- Directed by: Paul Holahan
- Written by: Brooke Purdy
- Produced by: Francey Grace Julie Sandor
- Starring: Leonor Varela Jeffrey Donovan Waylon Payne Miranda Bailey Richard Riehle Deborah Offner Arnell Powell
- Cinematography: Paul Holahan
- Edited by: Shawna Callahan
- Music by: Allen Towbin (original score)
- Production company: Ambush Entertainment
- Distributed by: Echo Bridge Home Entertainment
- Release dates: February 9, 2008 (Victoria Independent Film and Video Festival);
- Running time: 96 minutes
- Country: United States
- Language: English

= Hindsight (2008 film) =

Hindsight is a 2008 American thriller film produced by Ambush Entertainment.
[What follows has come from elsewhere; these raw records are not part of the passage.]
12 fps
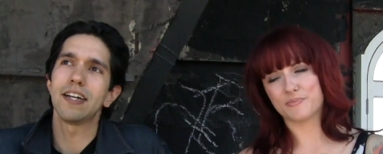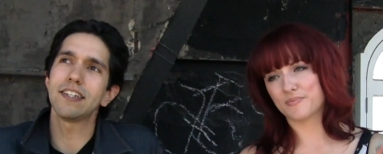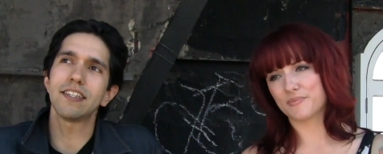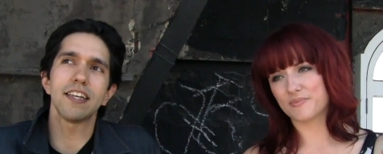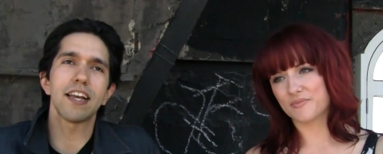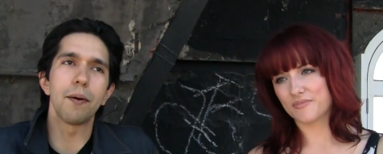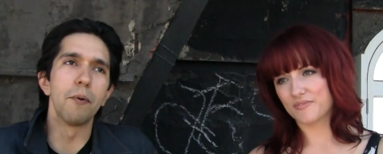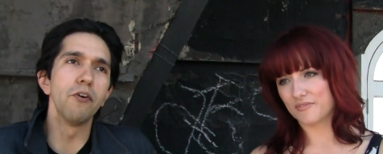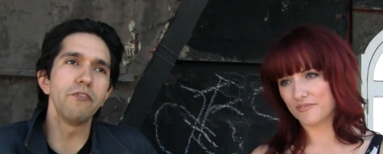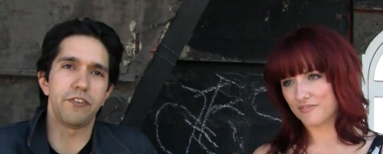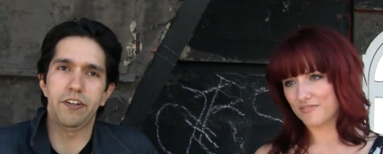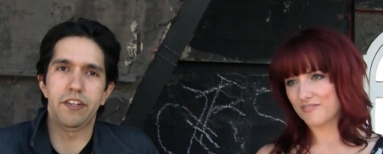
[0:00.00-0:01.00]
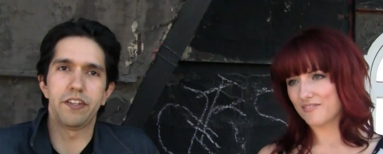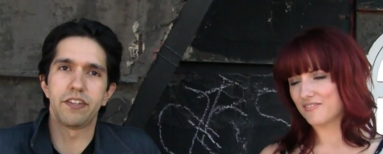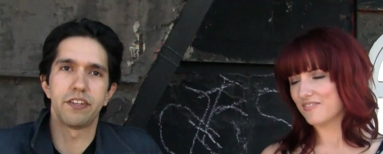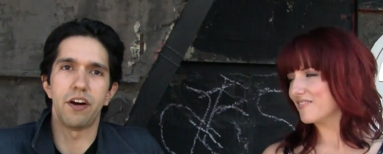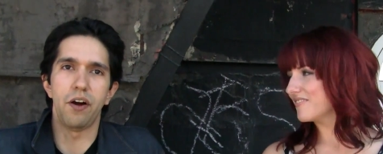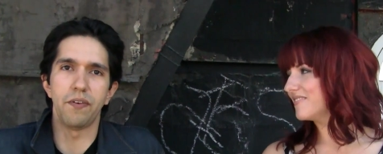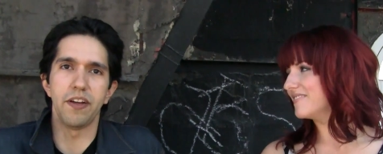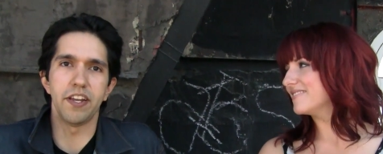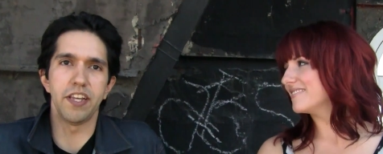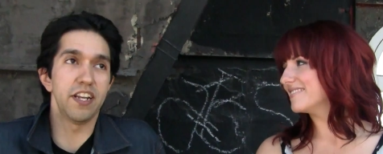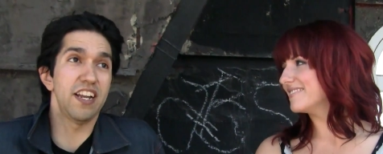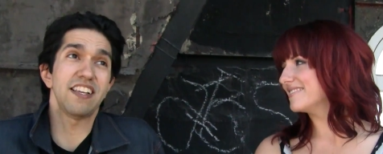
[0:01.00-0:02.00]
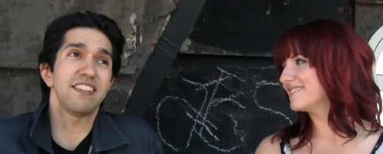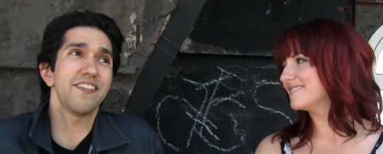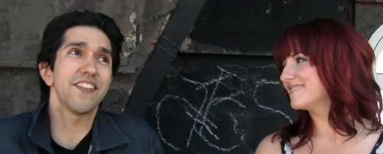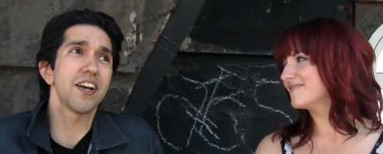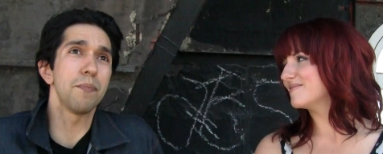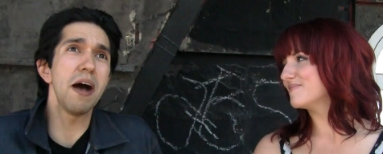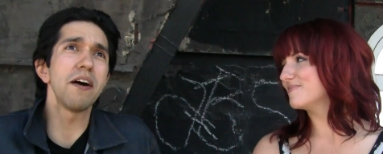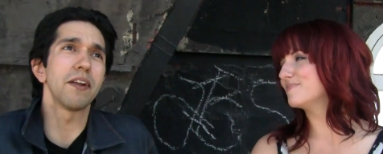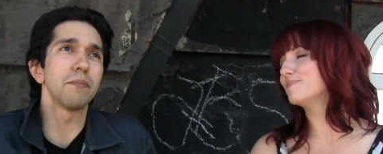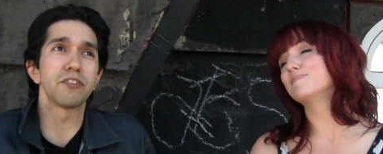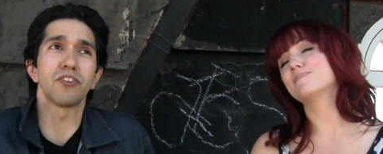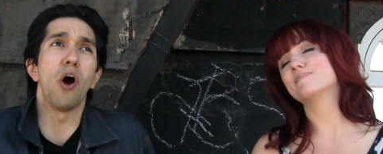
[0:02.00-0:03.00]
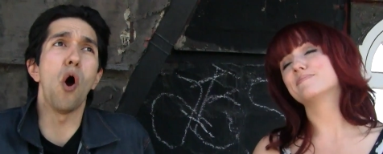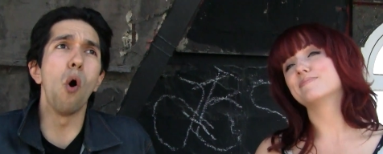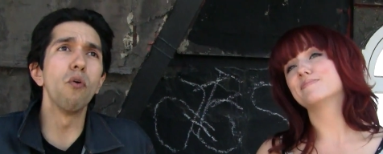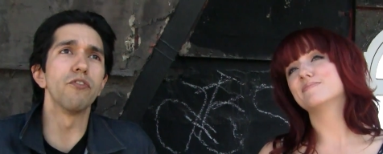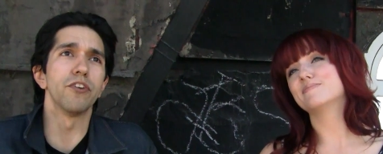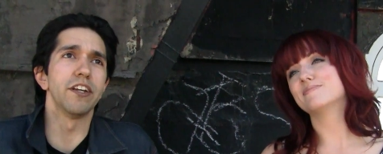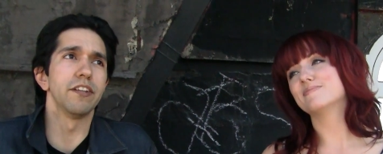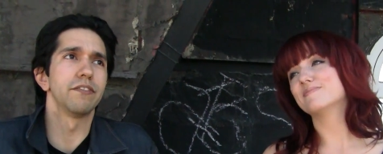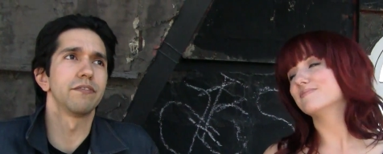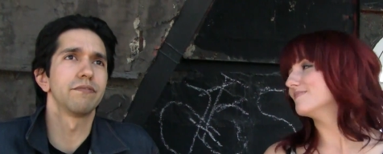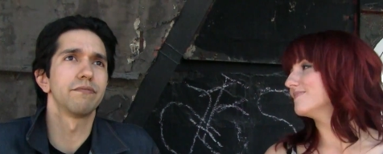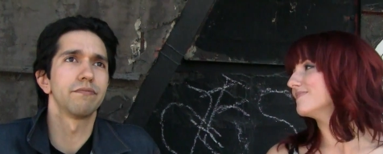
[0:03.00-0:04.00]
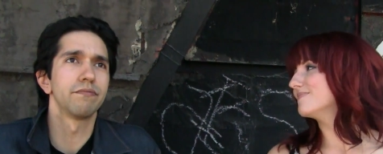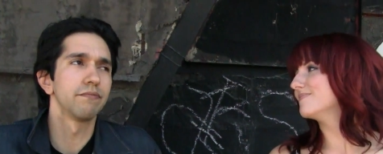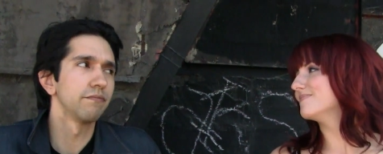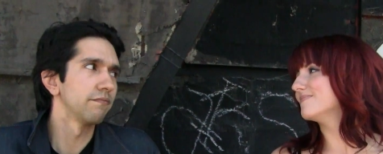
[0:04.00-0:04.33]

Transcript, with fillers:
Speaker 1: I just think I'm over it already, and it hasn't even come out, and I'm just over it. I'm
It stars Leonor Varela, Jeffrey Donovan, Waylon Payne, Miranda Bailey, Richard Riehle, Deborah Offner and Arnell Powell and is directed by Paul Holahan.

==Plot==
Young and broke couple Dina and Ron put their unborn baby up for adoption online. They get a response from a wealthy married couple, Paul and Maria, who are willing to pay up front for the adoption. Dina and Ron arrive at their home and are welcomed in. But, Ron and Dina have a plan in their mind. They are to take their money to buy a new home and not give them the baby. However, Maria and Paul fight back.

==Cast==
- Miranda Bailey as Dina
- Waylon Payne as Ron
- Jeffrey Donovan as Paul
- Leonor Varela as Maria

==Reception==
Cinemagazine rated the film 1.5 stars.